> [Description of the task]:
Where in the entries below does "frames" appear? Copy every line that has it.

(Input data Opens)

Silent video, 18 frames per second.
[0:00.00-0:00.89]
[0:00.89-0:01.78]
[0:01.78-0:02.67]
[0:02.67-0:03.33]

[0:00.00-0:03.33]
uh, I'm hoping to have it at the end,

(Input data Closes)
(Input data Opens)

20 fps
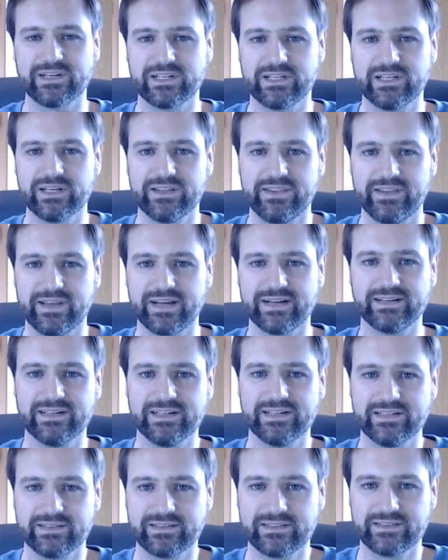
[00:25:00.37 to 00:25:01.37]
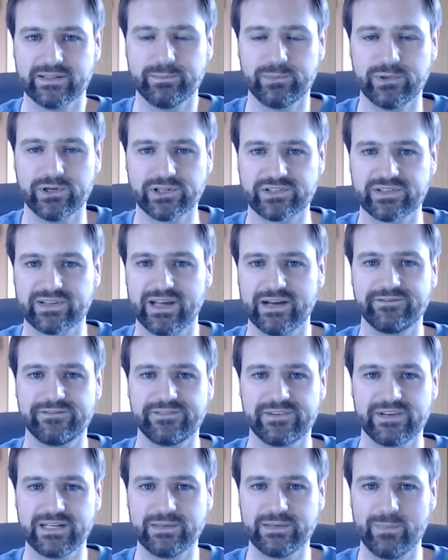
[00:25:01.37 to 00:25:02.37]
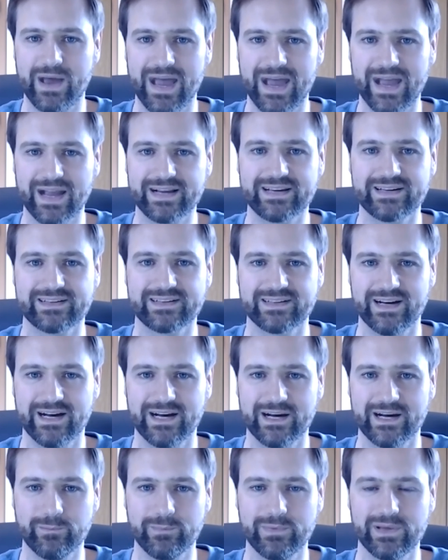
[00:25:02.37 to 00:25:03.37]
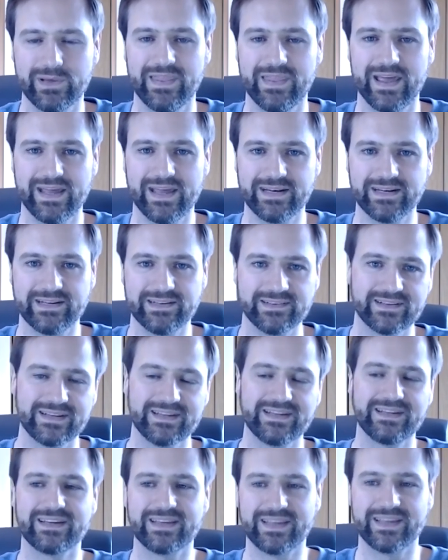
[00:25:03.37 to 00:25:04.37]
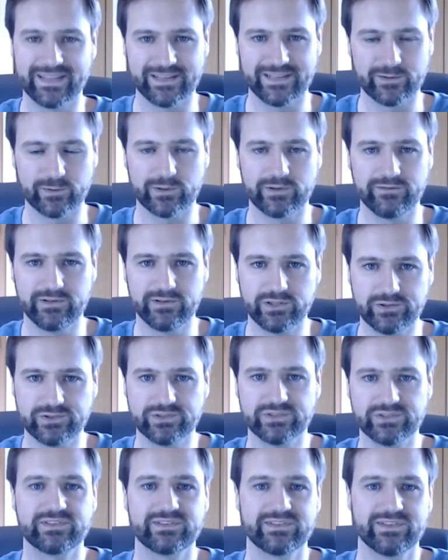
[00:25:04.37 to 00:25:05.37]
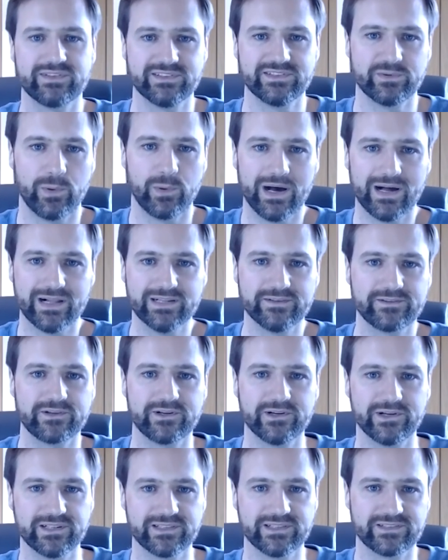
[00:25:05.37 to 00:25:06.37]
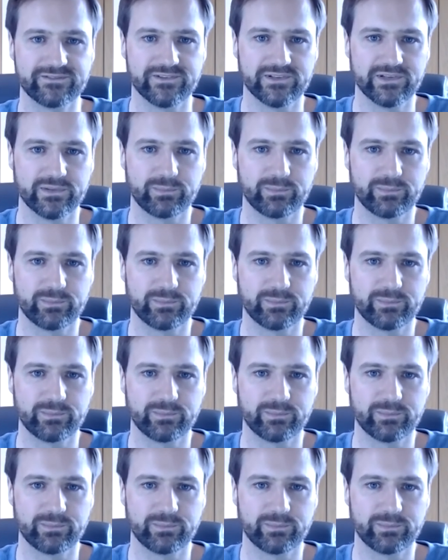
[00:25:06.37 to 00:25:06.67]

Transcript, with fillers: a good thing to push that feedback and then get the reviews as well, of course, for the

(Input data Closes)
(Input data Opens)

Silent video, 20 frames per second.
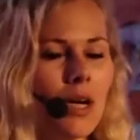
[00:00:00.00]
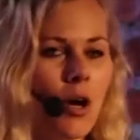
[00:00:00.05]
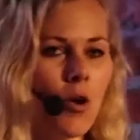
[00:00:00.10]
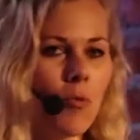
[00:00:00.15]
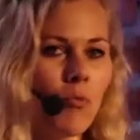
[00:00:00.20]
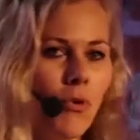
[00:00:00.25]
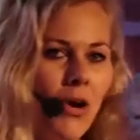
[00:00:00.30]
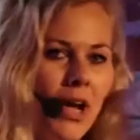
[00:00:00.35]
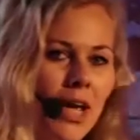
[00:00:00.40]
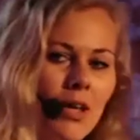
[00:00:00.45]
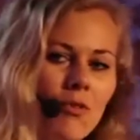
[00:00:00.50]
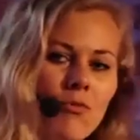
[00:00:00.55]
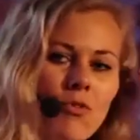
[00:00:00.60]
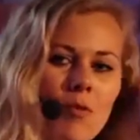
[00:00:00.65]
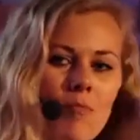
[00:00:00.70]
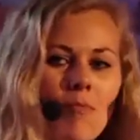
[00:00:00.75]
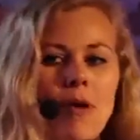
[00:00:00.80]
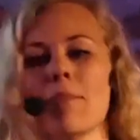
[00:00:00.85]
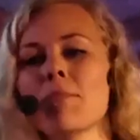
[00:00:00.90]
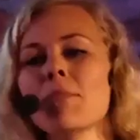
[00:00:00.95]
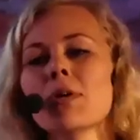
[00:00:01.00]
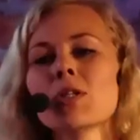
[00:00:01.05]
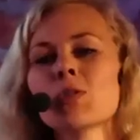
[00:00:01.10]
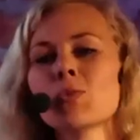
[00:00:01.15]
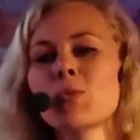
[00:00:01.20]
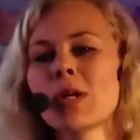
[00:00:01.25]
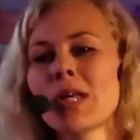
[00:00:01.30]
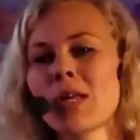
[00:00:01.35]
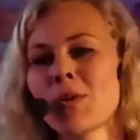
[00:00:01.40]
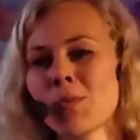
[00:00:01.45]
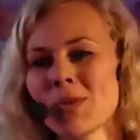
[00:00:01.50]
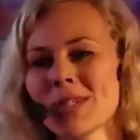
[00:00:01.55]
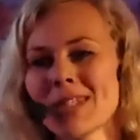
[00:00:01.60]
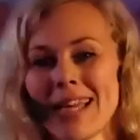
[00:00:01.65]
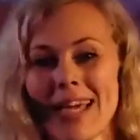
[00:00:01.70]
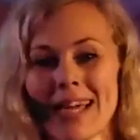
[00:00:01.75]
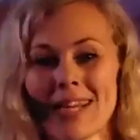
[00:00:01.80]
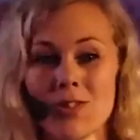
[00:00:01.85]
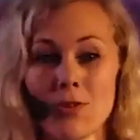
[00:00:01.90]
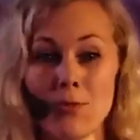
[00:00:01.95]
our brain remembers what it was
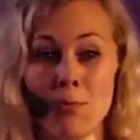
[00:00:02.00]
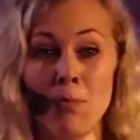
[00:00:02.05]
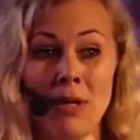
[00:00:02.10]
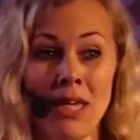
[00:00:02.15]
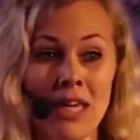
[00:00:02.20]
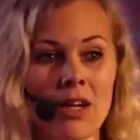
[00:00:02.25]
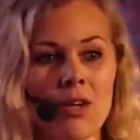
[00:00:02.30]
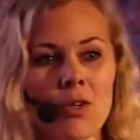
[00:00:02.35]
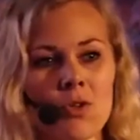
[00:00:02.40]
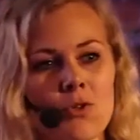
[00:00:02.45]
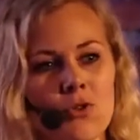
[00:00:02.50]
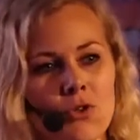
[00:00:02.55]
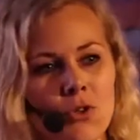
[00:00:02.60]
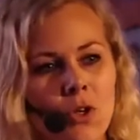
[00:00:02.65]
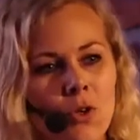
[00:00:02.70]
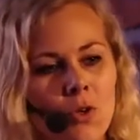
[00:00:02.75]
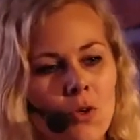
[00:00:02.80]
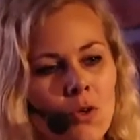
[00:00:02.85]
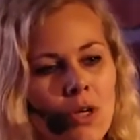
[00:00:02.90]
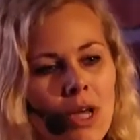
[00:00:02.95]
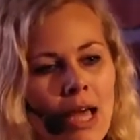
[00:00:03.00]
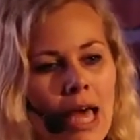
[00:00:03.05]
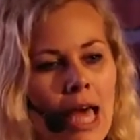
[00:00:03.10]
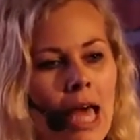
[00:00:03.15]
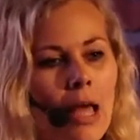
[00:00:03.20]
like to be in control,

(Input data Closes)

> [Answer to the exercise]:
Silent video, 18 frames per second.
Silent video, 20 frames per second.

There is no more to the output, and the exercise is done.